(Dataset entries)
################
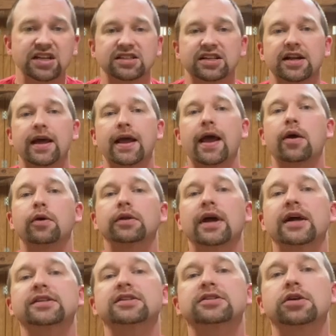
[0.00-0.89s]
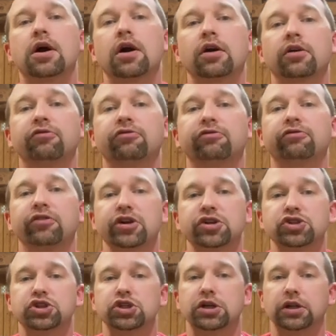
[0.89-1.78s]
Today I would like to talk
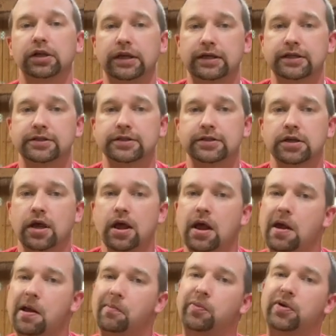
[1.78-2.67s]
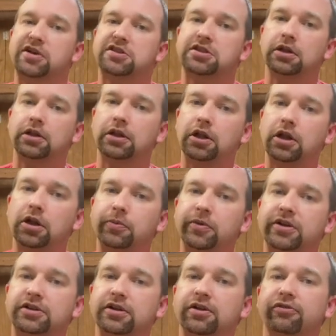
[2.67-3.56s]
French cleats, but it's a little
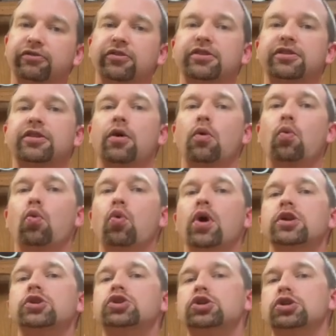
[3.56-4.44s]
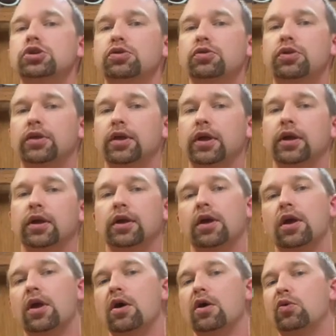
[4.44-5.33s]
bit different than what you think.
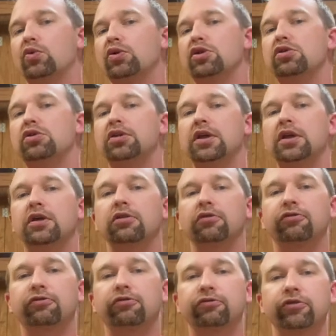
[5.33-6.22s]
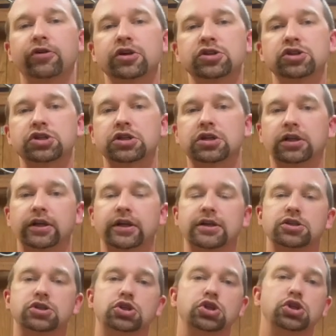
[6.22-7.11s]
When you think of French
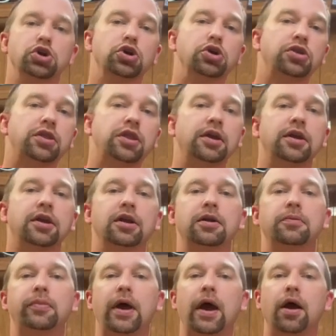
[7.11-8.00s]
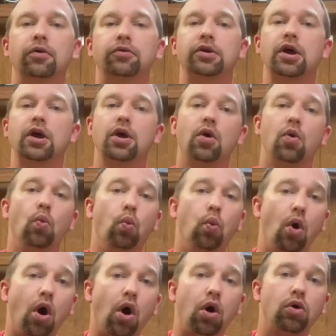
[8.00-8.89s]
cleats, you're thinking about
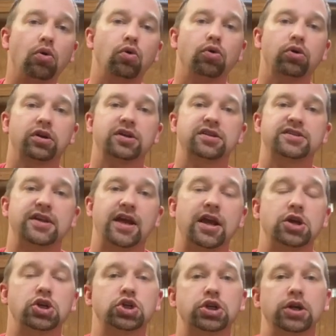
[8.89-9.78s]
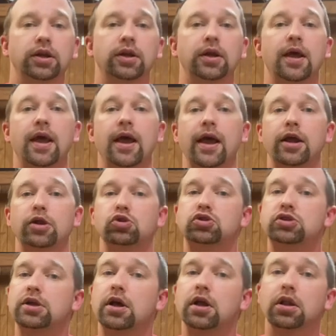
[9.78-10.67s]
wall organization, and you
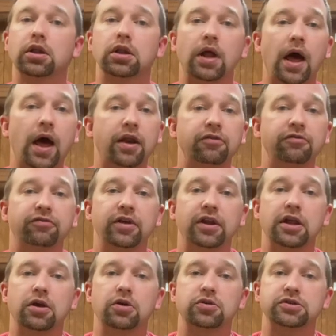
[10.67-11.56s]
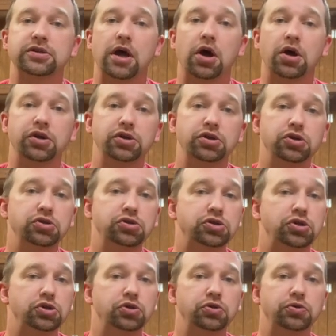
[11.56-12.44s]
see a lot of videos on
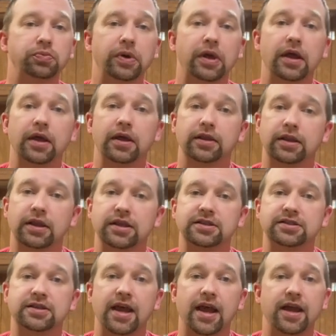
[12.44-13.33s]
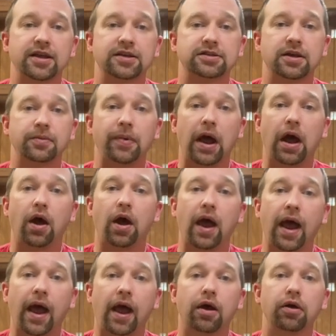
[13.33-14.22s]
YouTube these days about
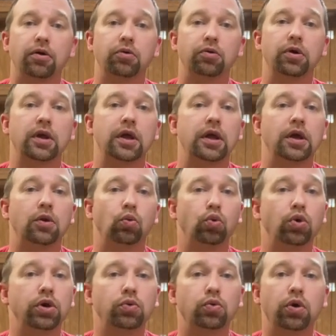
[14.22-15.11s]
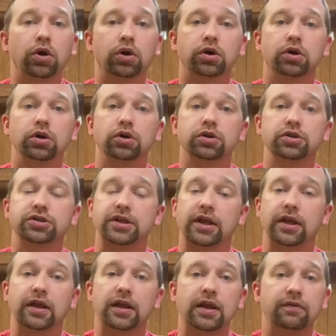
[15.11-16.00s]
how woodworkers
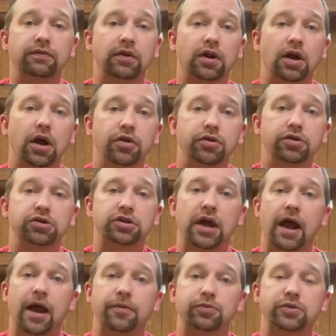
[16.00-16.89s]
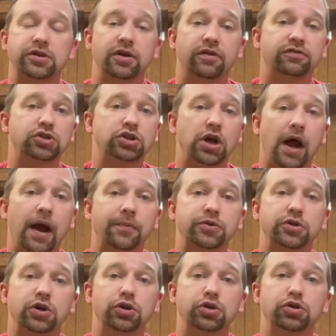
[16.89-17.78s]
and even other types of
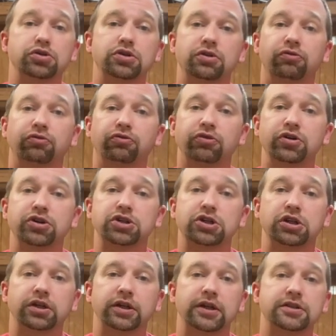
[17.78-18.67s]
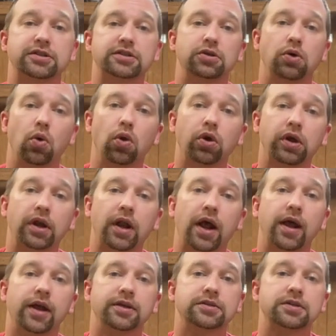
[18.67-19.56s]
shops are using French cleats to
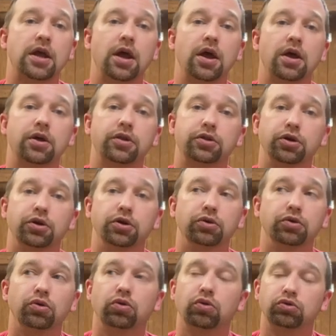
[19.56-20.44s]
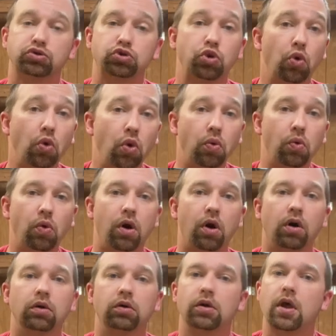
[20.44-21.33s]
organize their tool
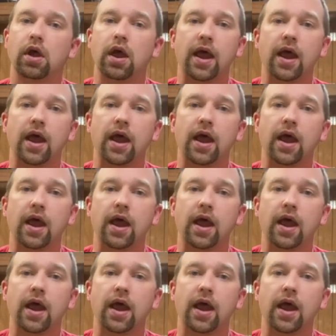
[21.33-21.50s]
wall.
################
What the exercise asks
Reproduce, exactly and with no pictures, the lines from the line containing "[0.89-1.78s]" through the closing line of the data above, keeping both ends.

Exercise response
[0.89-1.78s]
Today I would like to talk
[1.78-2.67s]
[2.67-3.56s]
French cleats, but it's a little
[3.56-4.44s]
[4.44-5.33s]
bit different than what you think.
[5.33-6.22s]
[6.22-7.11s]
When you think of French
[7.11-8.00s]
[8.00-8.89s]
cleats, you're thinking about
[8.89-9.78s]
[9.78-10.67s]
wall organization, and you
[10.67-11.56s]
[11.56-12.44s]
see a lot of videos on
[12.44-13.33s]
[13.33-14.22s]
YouTube these days about
[14.22-15.11s]
[15.11-16.00s]
how woodworkers
[16.00-16.89s]
[16.89-17.78s]
and even other types of
[17.78-18.67s]
[18.67-19.56s]
shops are using French cleats to
[19.56-20.44s]
[20.44-21.33s]
organize their tool
[21.33-21.50s]
wall.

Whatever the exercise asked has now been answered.